- What you will do
Repeat the listing exactly. The images do not belong in the copy.

- Given data
□ □ □ □ □ □ □
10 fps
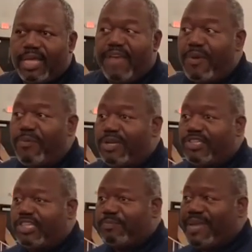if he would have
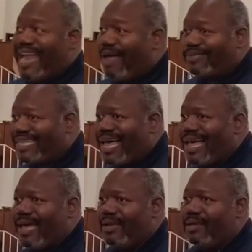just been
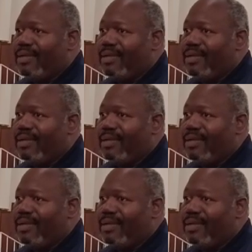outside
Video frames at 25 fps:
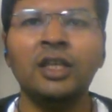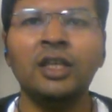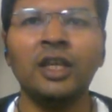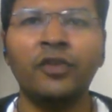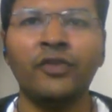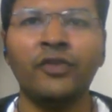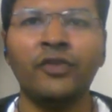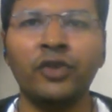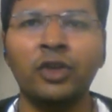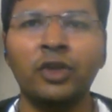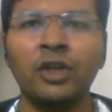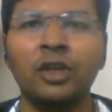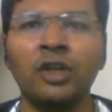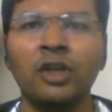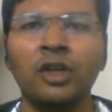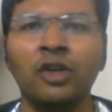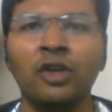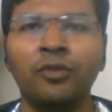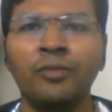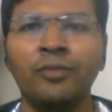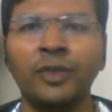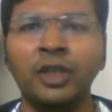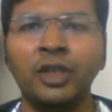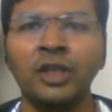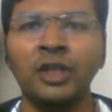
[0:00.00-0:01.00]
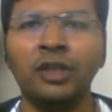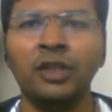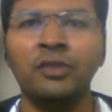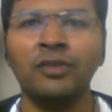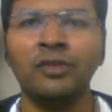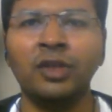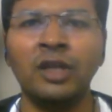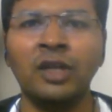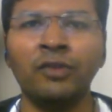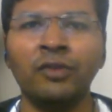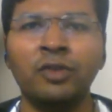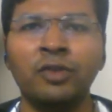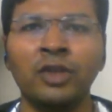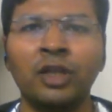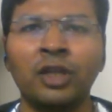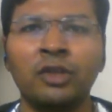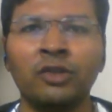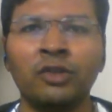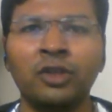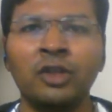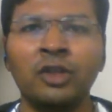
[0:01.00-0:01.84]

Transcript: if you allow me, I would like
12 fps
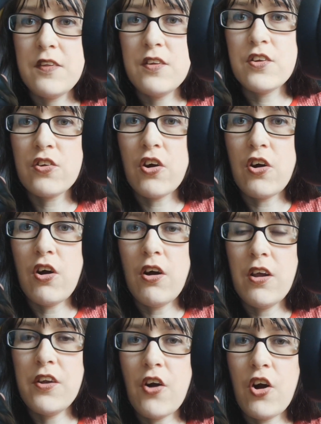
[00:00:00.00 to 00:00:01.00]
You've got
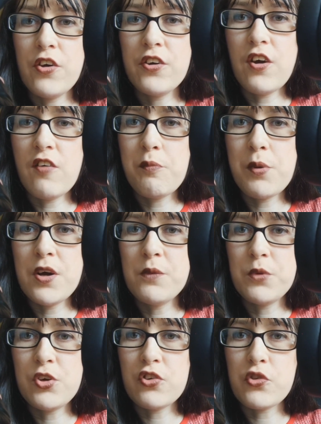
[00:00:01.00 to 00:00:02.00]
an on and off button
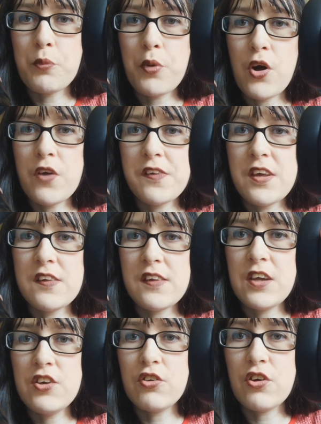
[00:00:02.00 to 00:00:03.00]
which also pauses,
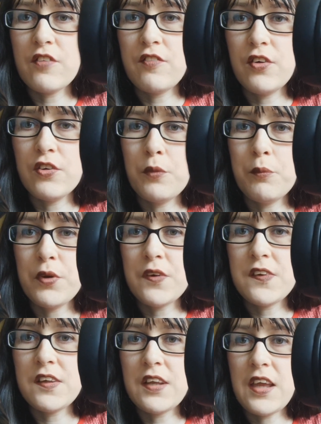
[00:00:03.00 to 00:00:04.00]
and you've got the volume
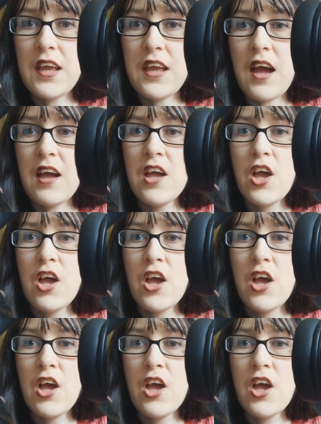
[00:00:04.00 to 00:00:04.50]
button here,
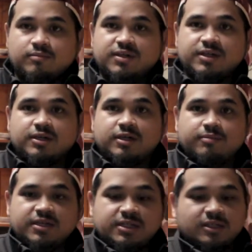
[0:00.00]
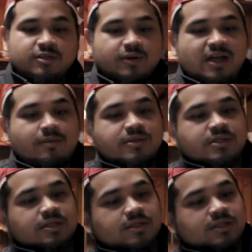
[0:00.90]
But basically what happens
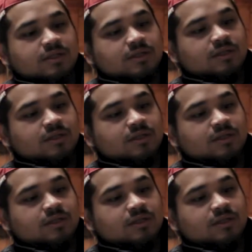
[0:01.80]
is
□ □ □ □ □ □ □
- Solution for this problem
10 fps
if he would have
just been
outside
Video frames at 25 fps:
[0:00.00-0:01.00]
[0:01.00-0:01.84]

Transcript: if you allow me, I would like
12 fps
[00:00:00.00 to 00:00:01.00]
You've got
[00:00:01.00 to 00:00:02.00]
an on and off button
[00:00:02.00 to 00:00:03.00]
which also pauses,
[00:00:03.00 to 00:00:04.00]
and you've got the volume
[00:00:04.00 to 00:00:04.50]
button here,
[0:00.00]
[0:00.90]
But basically what happens
[0:01.80]
is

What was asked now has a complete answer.